Typically, Spark runs in YARN, which is not convenient if we need finer control of executor placement (for example, run in a single machine with specific number of executors with exactly configuration). Standalone better suites this use cases.
- In order to use the spark-kit:
git clone https://github.com/stevenybw/spark-kit
cd spark-kit
source manage-standalone.sh
- Get Spark official release
wget https://www.apache.org/dyn/closer.lua/spark/spark-2.4.4/spark-2.4.4-bin-hadoop2.7.tgz
- Check the environment and follow the direction
check_environment
- Adjust the parameters in
manage-standalone.sh
. - Establish Spark standalone cluster with all the nodes in ${SLAVES_HOSTLIST}
reset_environment $DIST
- Establish Spark standalone cluster with a single node (the first node in ${SLAVES_HOSTLIST})
reset_environment $LOCAL
- Establish Spark standalone cluster with a single node (current node running the script)

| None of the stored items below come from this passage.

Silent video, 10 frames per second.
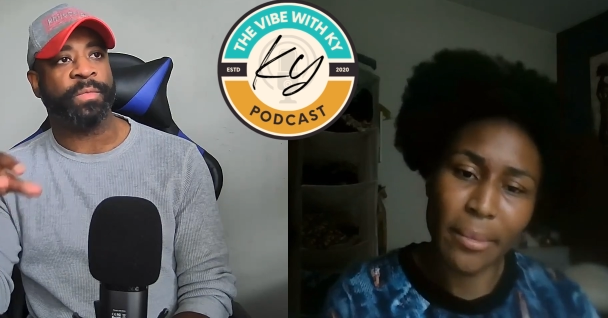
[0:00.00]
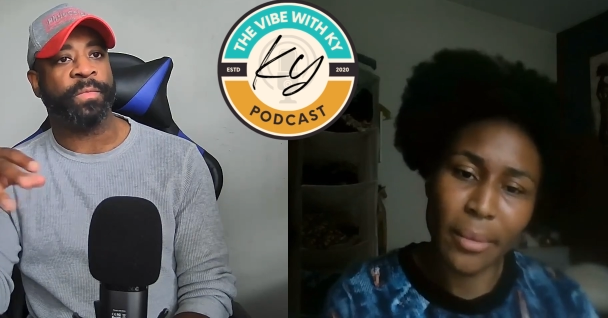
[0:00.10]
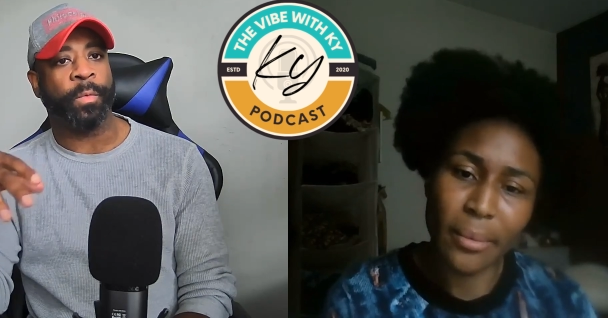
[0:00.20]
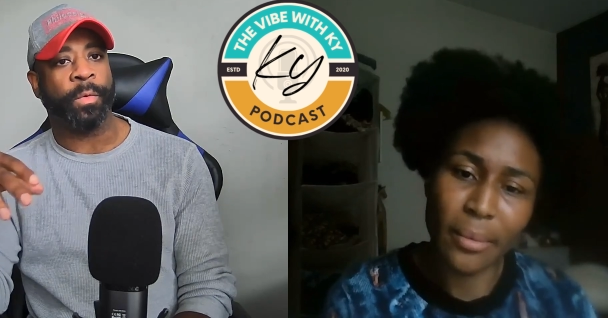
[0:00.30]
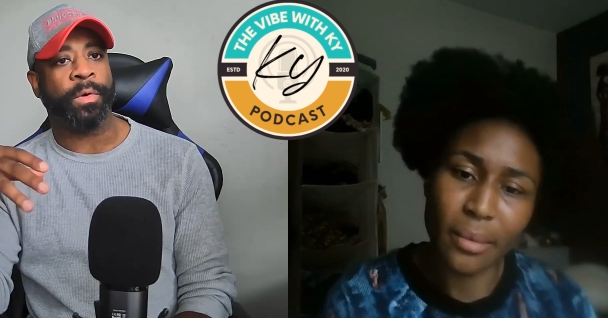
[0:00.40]

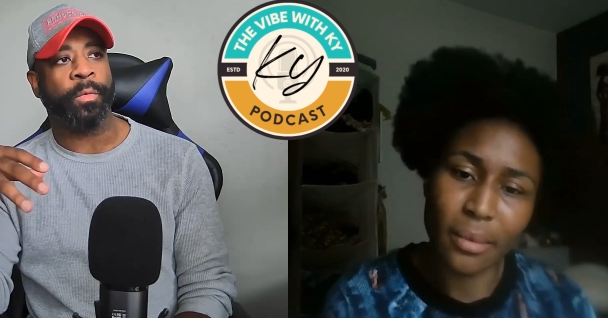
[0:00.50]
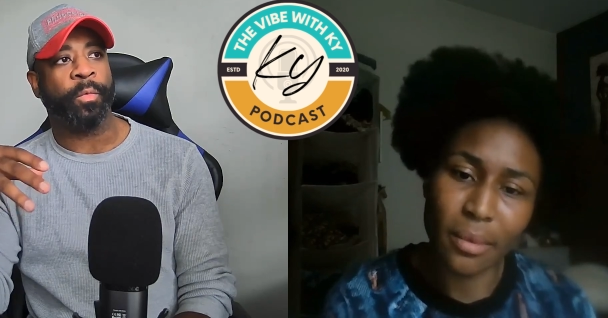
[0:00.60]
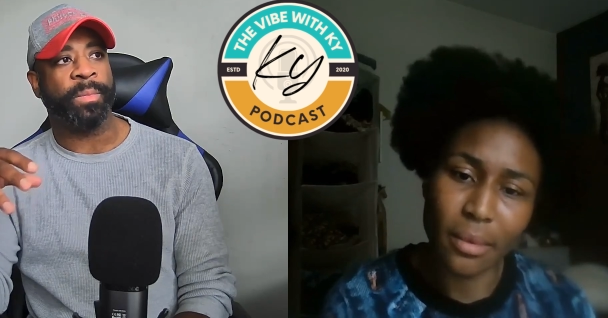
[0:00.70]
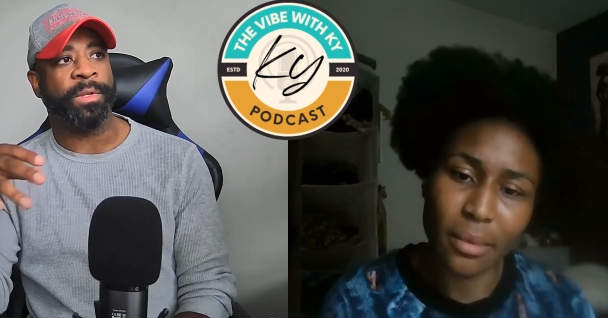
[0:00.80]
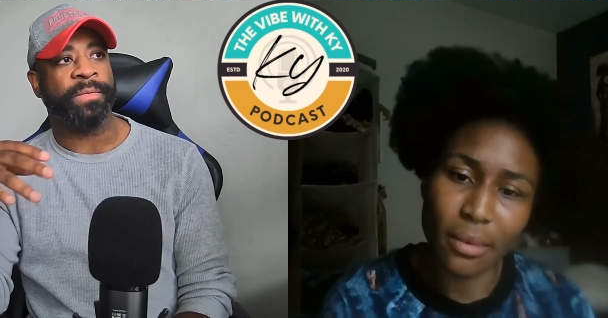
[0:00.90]
Speaker 1: for
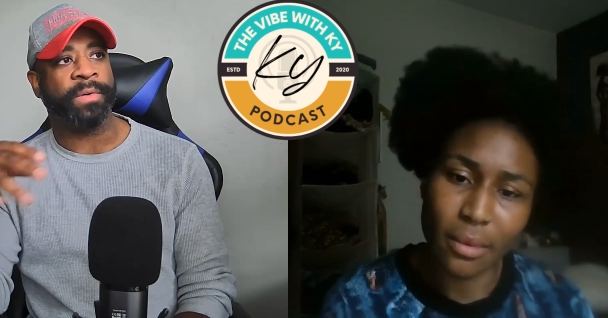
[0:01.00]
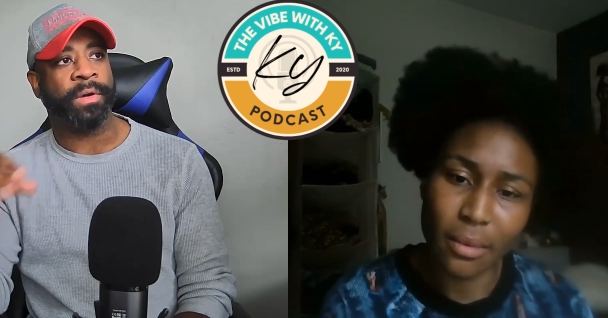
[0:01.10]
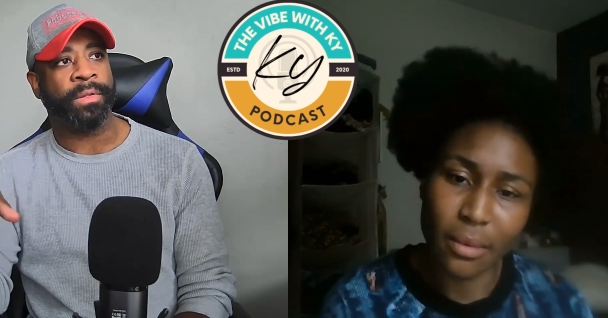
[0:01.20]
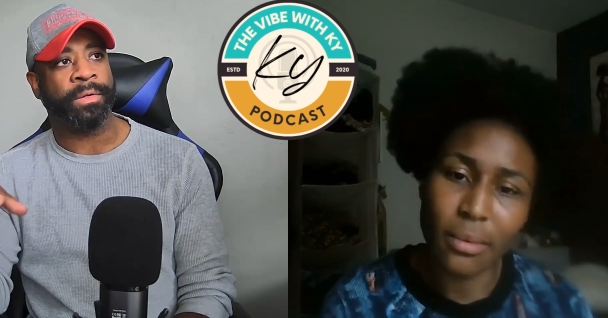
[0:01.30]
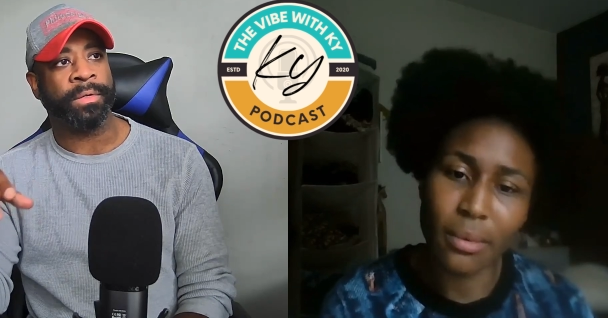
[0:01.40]
women of
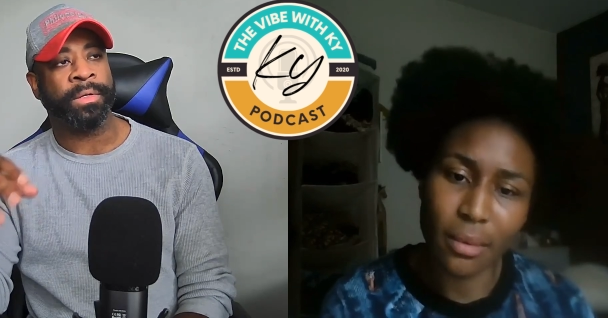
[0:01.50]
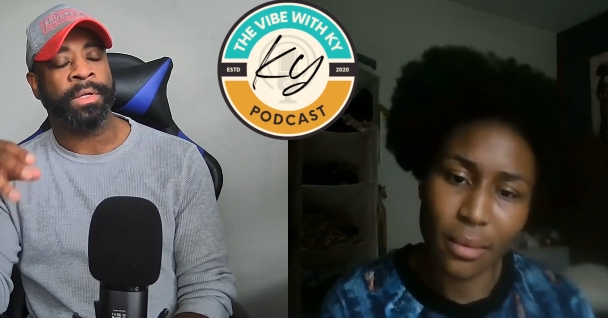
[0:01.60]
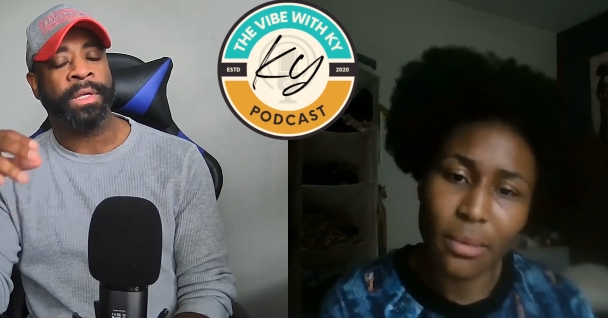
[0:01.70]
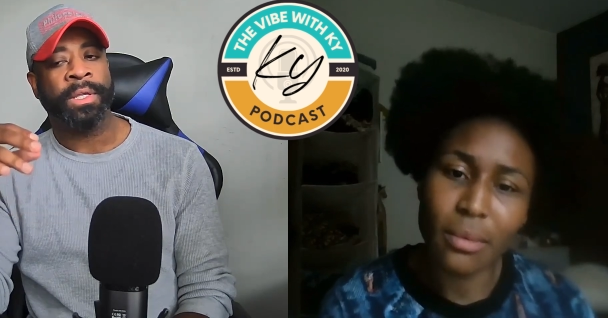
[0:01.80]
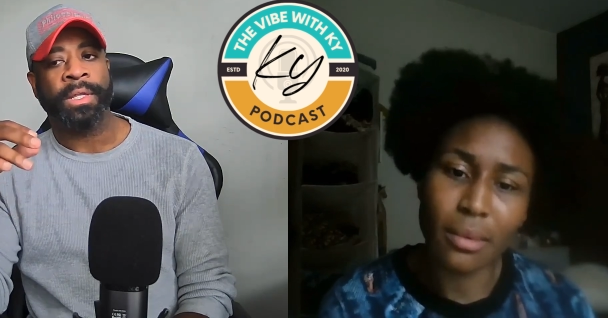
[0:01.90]
color.
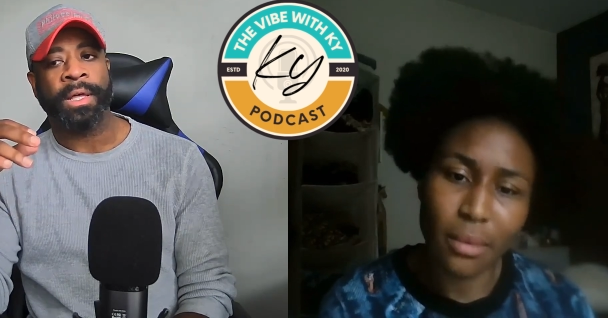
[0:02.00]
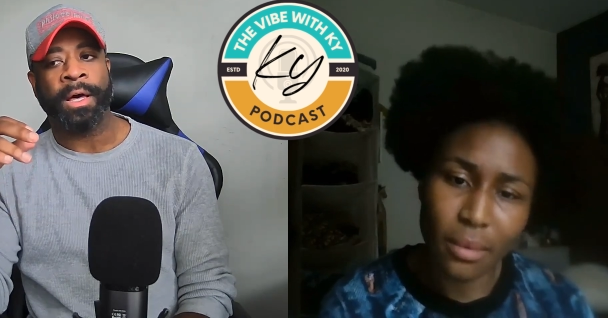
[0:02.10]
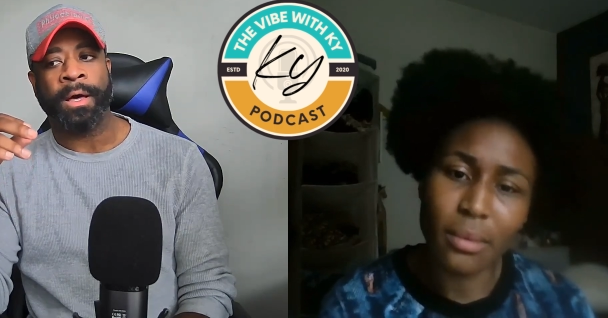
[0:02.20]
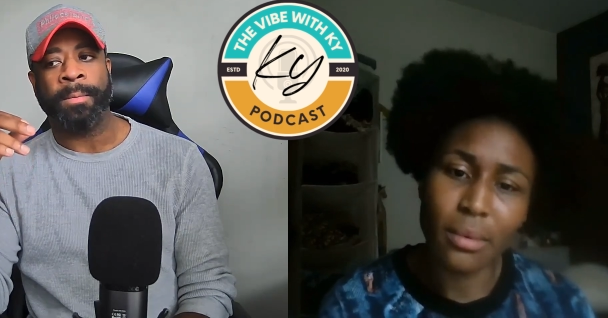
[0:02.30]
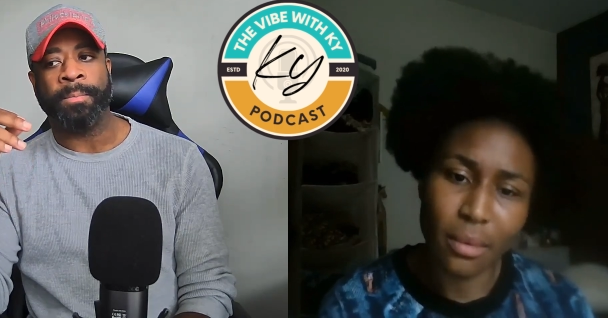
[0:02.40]

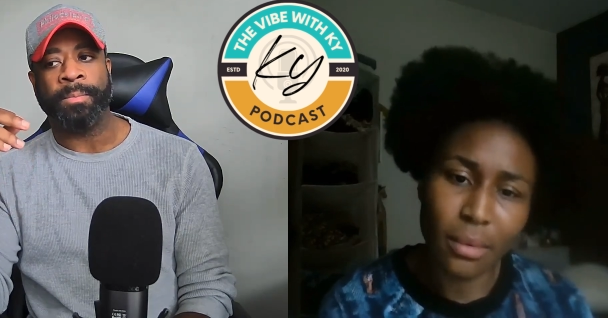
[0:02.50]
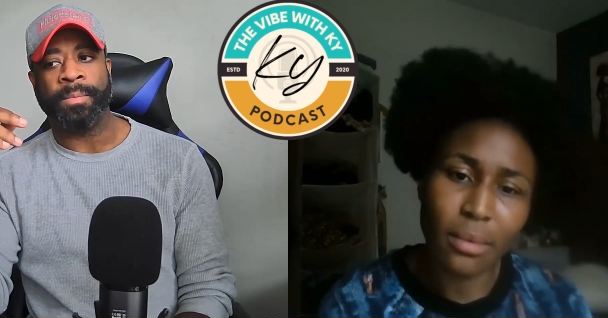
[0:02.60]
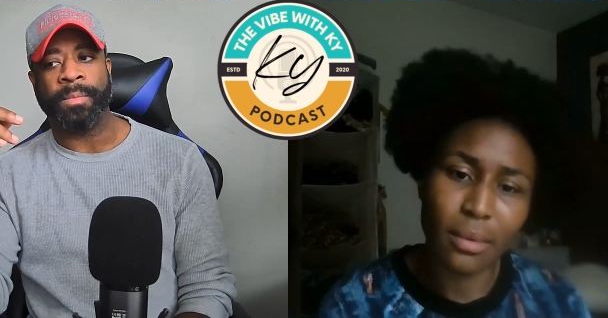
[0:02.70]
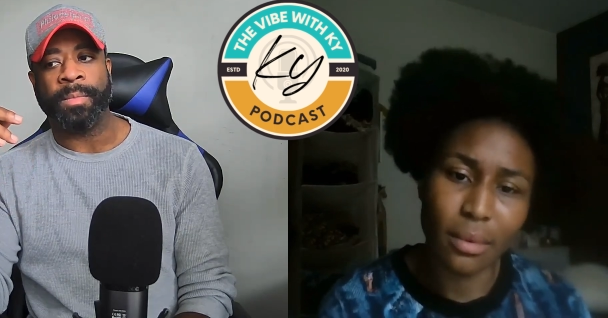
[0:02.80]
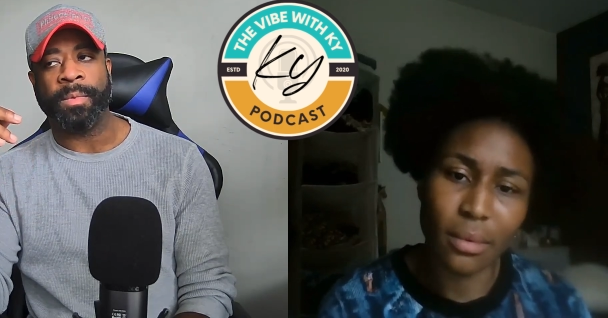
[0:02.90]
Um,
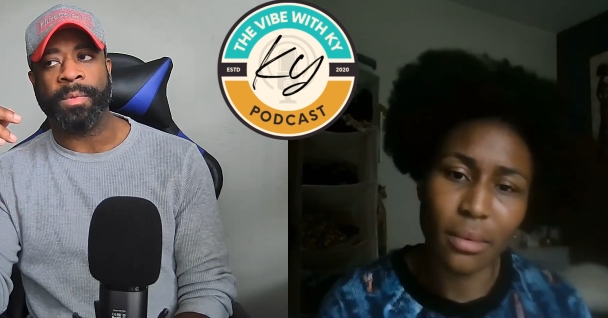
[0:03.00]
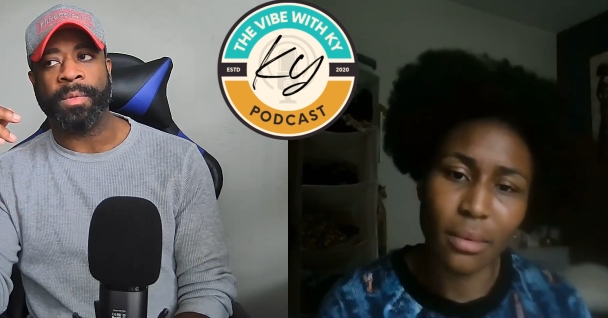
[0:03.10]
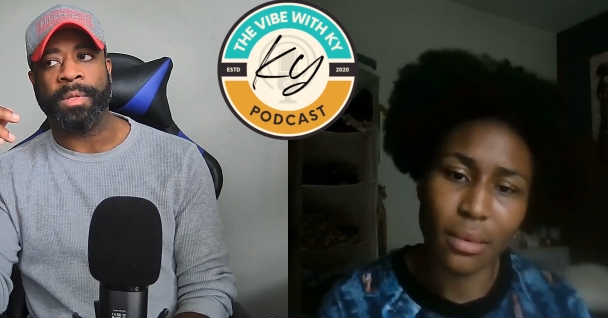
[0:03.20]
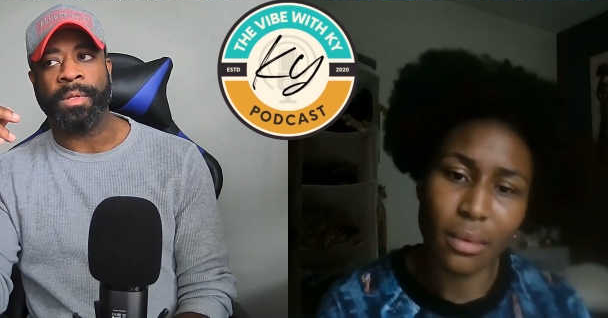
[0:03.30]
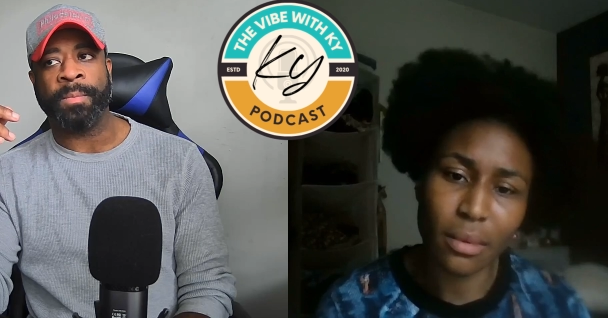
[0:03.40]

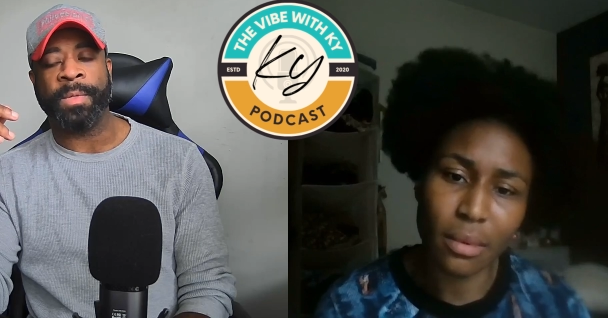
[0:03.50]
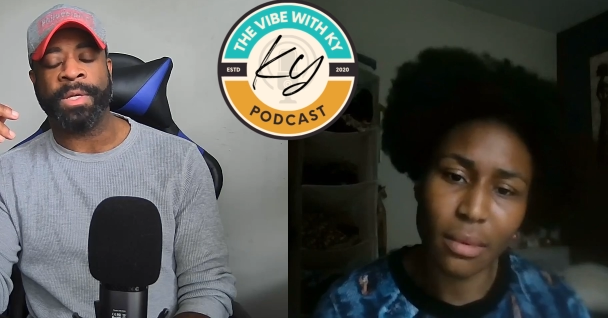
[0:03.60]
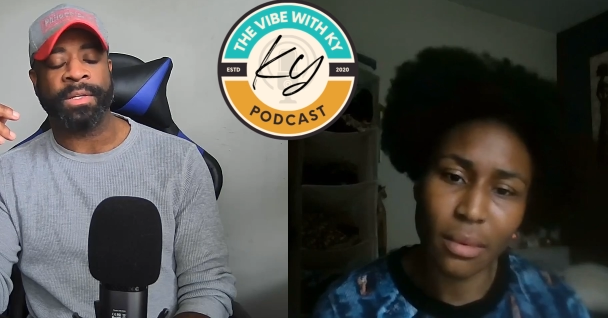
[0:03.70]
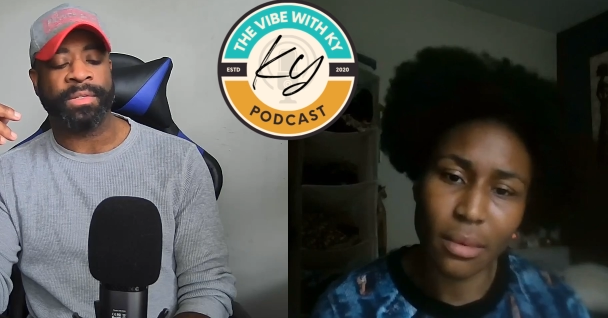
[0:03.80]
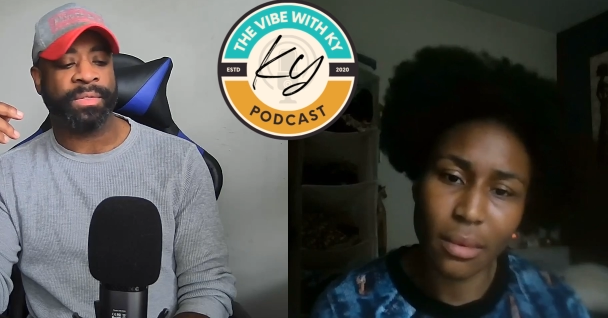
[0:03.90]

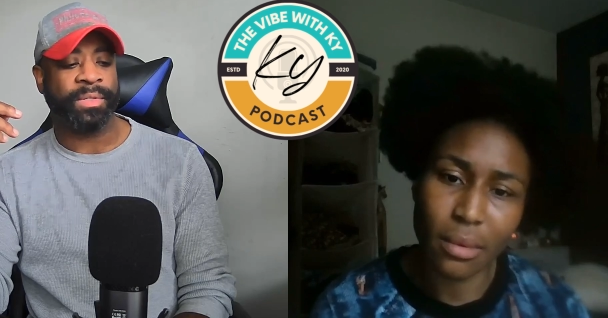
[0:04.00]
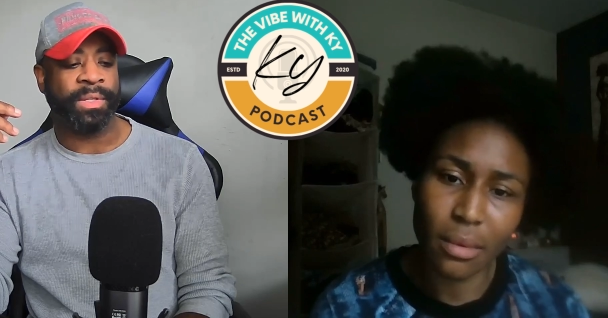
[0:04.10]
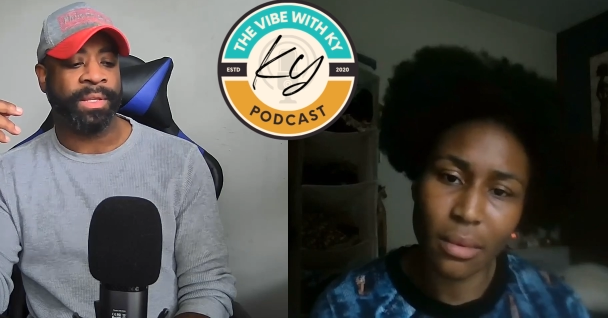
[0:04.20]
because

reset_environment_locally $LOCAL
- Check the Spark standalone resource manager master
show_master_webui
- Show the command to launch a spark shell (its argument must be the same as how you setup the environments, assume distributed here)
show_spark_shell_command $DIST
- Or launch a spark shell
enter_spark_shell $DIST
- See the session web UI of the spark job at port 4040